A quick summary of today:- Covered Lecture 7: machine translation, seq2seq, attention from Stanford CS224N
I will first cover the GAN story
(then will share my notes from the lecture)
So... while watching and taking notes today, I started thinking, what if I can use my notes as data to a model and afterwards, when I want, I can give it raw string text and it will output text in the format of my notes (with my handwriting).
Well I started looking around and actually the first model architecture that came to my mind was the GAN (specifically conditional GAN) - I remembered there was a GAN architecture that alongside the pictures, we can give it the labels, and then on-demand generate. In retrospect, there are of course others, but I decided to go with GAN.

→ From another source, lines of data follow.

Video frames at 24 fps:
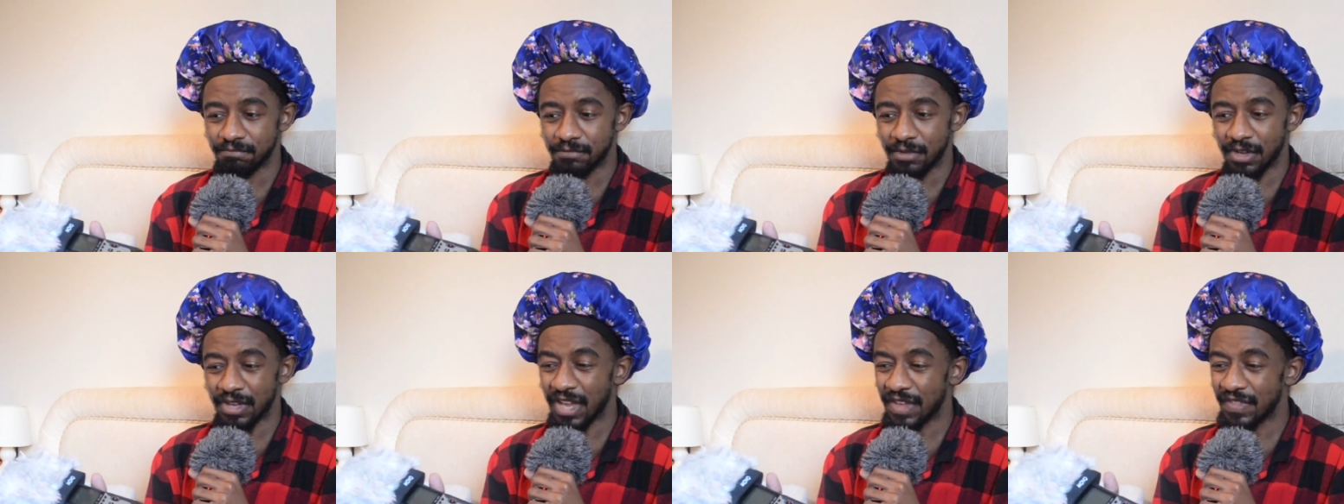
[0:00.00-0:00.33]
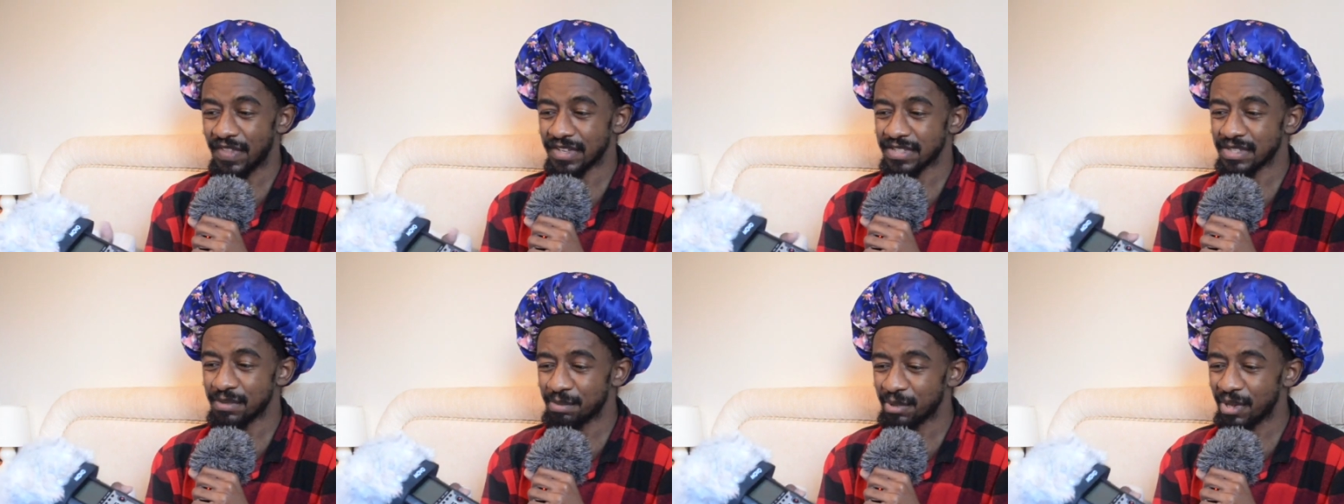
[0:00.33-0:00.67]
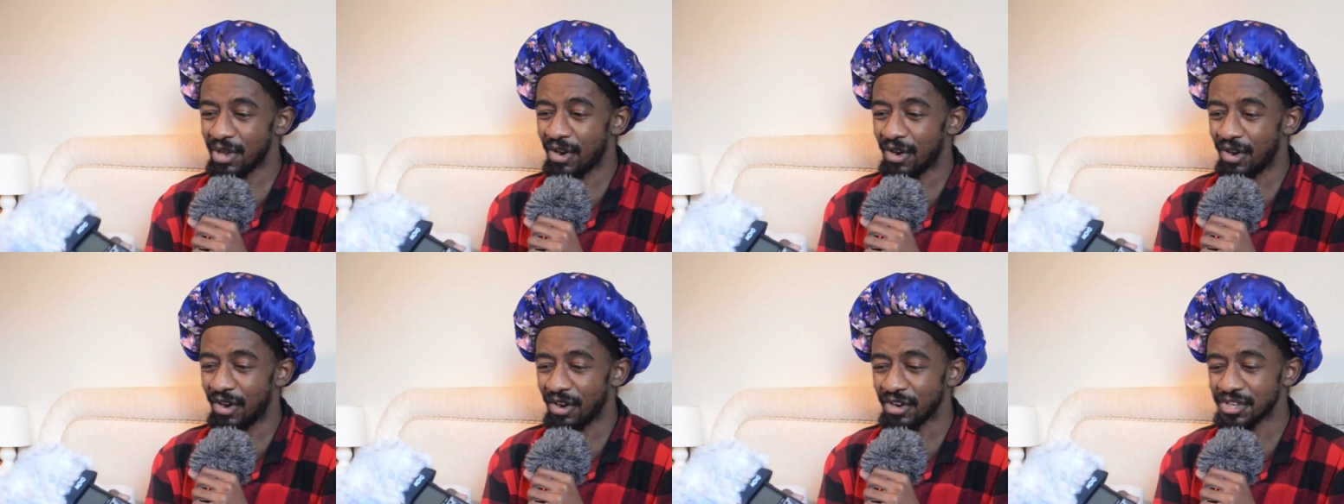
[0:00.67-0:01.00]
Okay, that's a
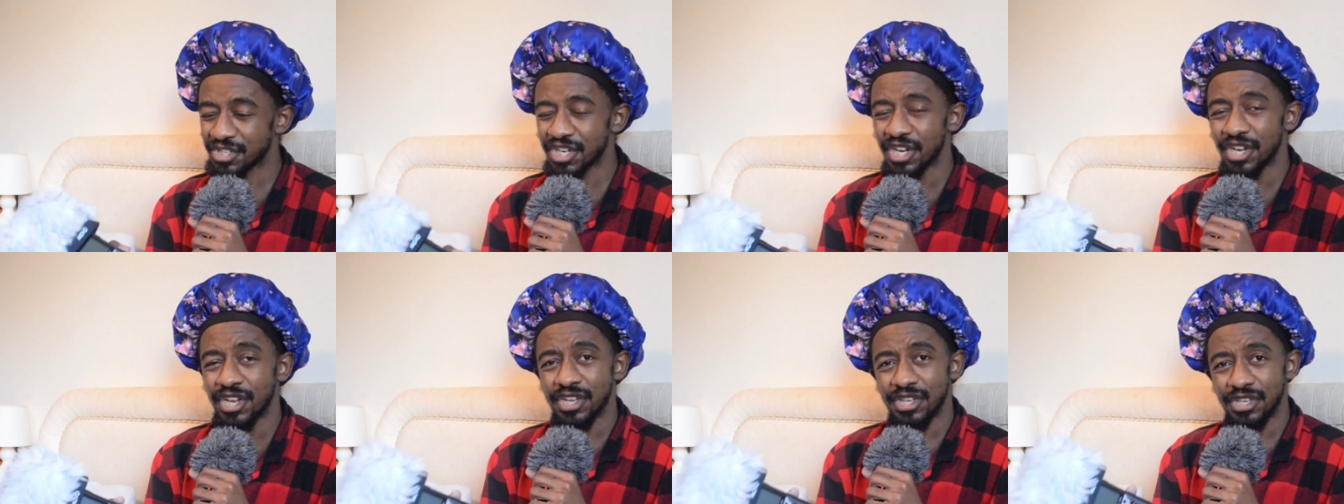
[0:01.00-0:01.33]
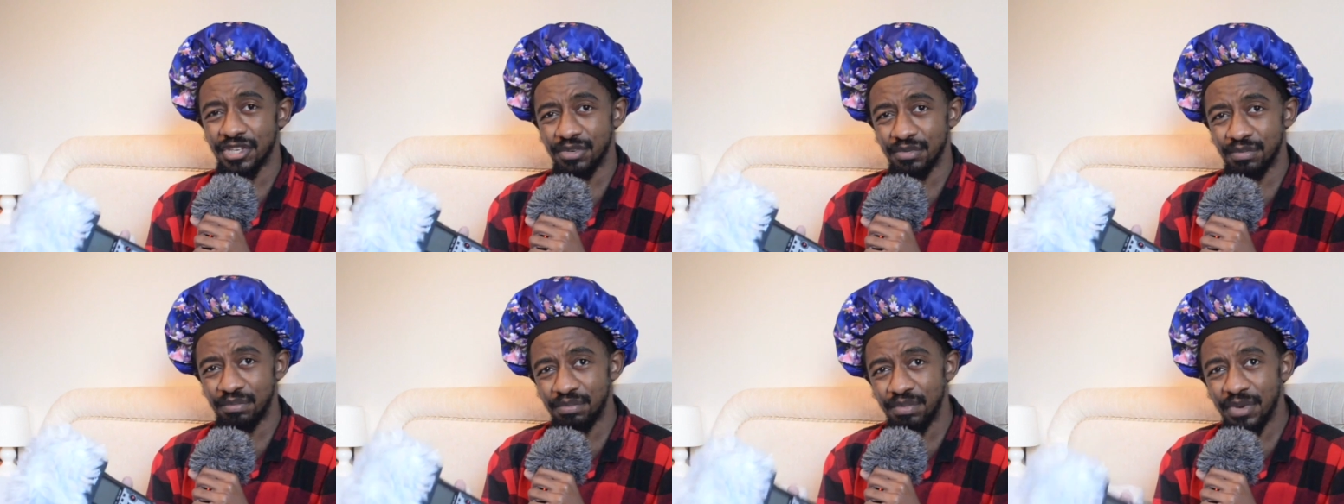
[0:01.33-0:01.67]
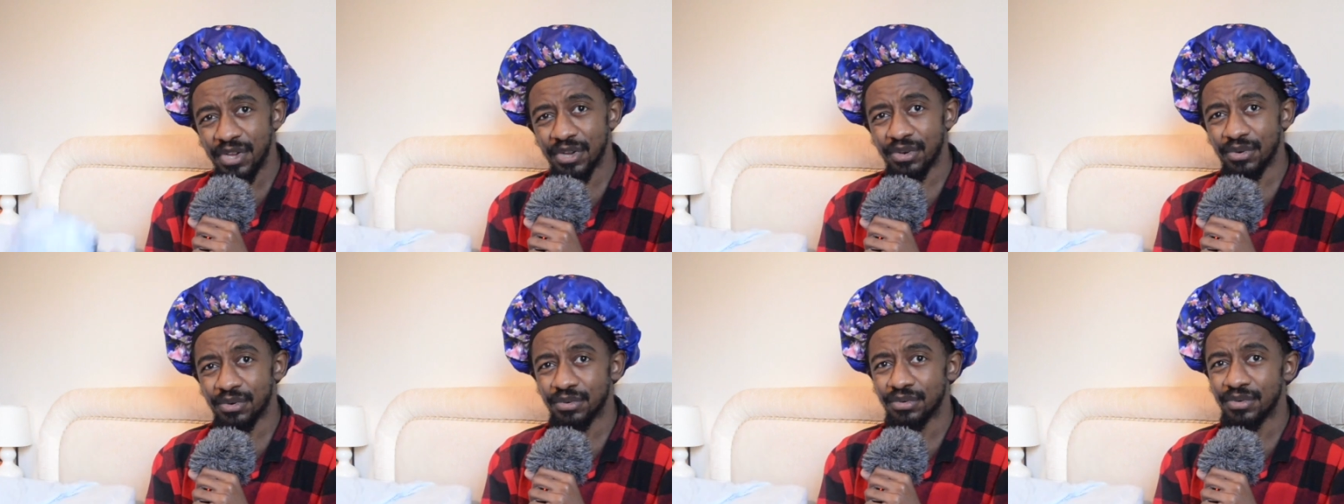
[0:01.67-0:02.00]
bit harsh. You
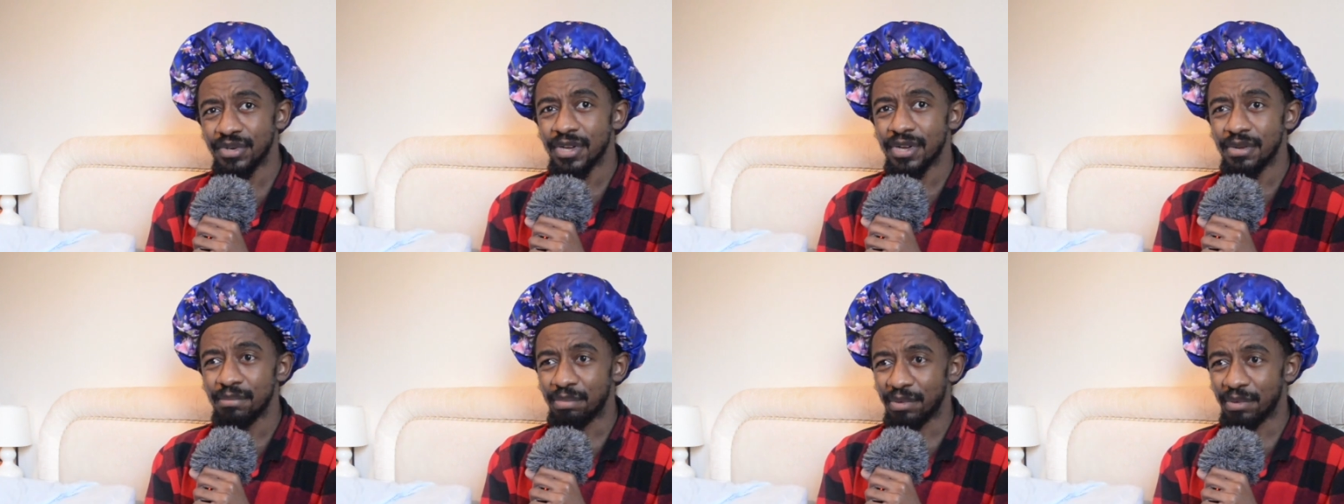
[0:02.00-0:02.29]
will,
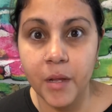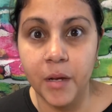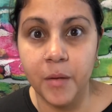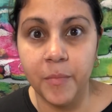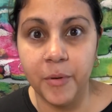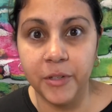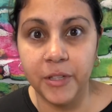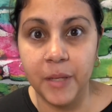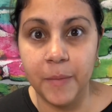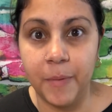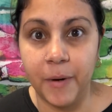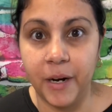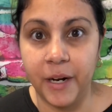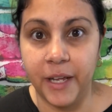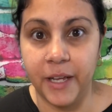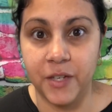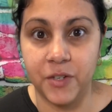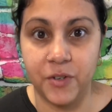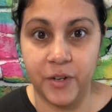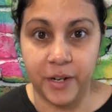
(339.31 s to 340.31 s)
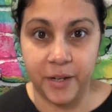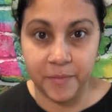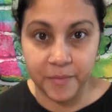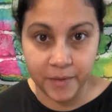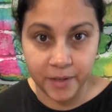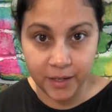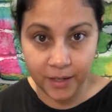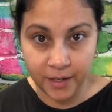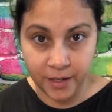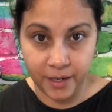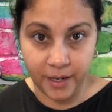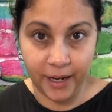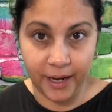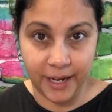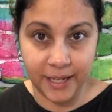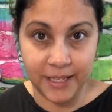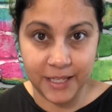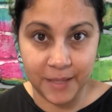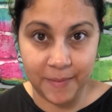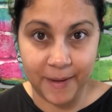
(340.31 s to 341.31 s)
birthday party yesterday,
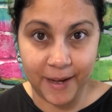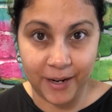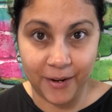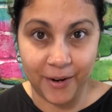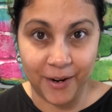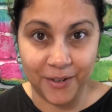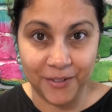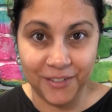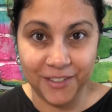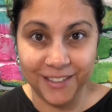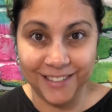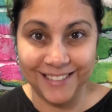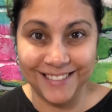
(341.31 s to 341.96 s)
hence the background.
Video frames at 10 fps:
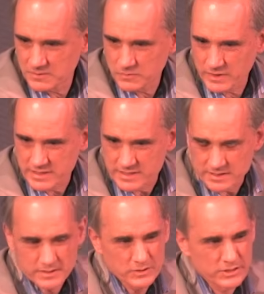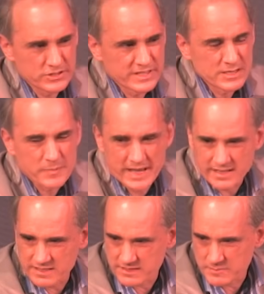What is it? Did you see the
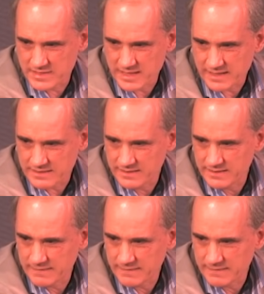paganism in that?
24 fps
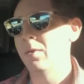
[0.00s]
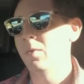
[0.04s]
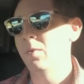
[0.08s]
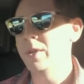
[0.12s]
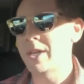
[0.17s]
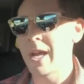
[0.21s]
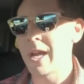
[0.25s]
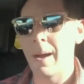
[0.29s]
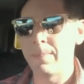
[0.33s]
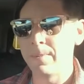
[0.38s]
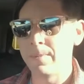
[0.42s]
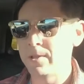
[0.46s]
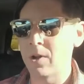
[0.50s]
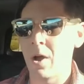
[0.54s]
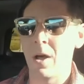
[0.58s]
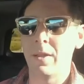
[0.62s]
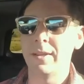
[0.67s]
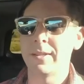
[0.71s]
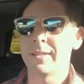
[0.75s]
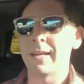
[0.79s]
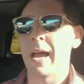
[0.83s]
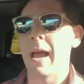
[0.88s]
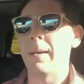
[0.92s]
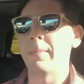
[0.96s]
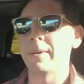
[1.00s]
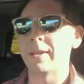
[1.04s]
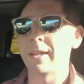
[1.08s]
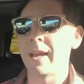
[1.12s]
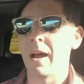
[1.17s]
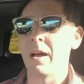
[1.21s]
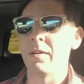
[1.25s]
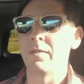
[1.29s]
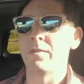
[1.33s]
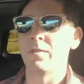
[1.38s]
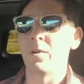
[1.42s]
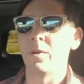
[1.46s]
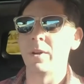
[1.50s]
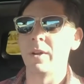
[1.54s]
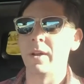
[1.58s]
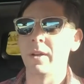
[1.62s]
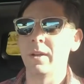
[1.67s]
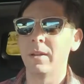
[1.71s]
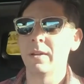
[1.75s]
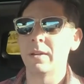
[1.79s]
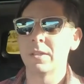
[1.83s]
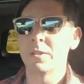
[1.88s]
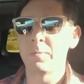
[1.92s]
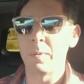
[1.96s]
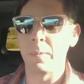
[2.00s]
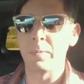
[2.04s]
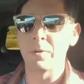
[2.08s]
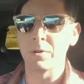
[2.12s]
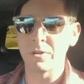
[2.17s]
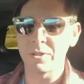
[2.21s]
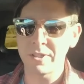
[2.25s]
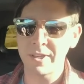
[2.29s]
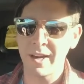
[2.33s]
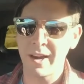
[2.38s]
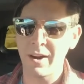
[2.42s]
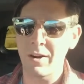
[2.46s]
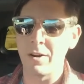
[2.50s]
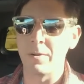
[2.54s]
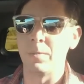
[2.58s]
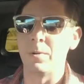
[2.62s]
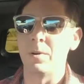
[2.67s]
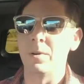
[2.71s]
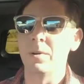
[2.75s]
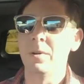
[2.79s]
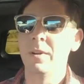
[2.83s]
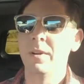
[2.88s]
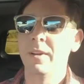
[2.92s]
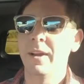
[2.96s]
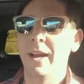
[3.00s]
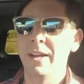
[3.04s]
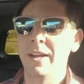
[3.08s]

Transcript: which happens all the time in California because people are terrible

For maybe 2 hours I busted my head trying to make a simple model with the EMNIST dataset (english characters), and I kept getting weird input size issues. And after a bit I read online that the num of classes for the EMNIST from PyTorch is a bit weird (i.e.). What is more, I saw this:
This image with handwritten text is generated with a conditional deep conv GAN (repo link). And my mind was hooked on the idea -> I want to do it too. But firstly, I wanted to do it with just numbers, a bit more simple (and not having to struggle with loading the EMNIST dataset).Thanks to Aladdin Persson's youtube channel, I got reminded how GAN's architecture works and I had a simple model, and started training in my google colab. After a few hours of adjusting params to optimize training and lower loss, and also doing inference - producing new number images, I had a working model. I was so happy. This felt soo long, at first with the EMNIST problems, and then just getting a conditional DCGAN to work. Aaaand... my colab gpu free time finished in a middle of a run and all was lost because I had not saved any weights :/ I did not even take a screenshot of the generated output numbers I got - and they were amazing, human-like.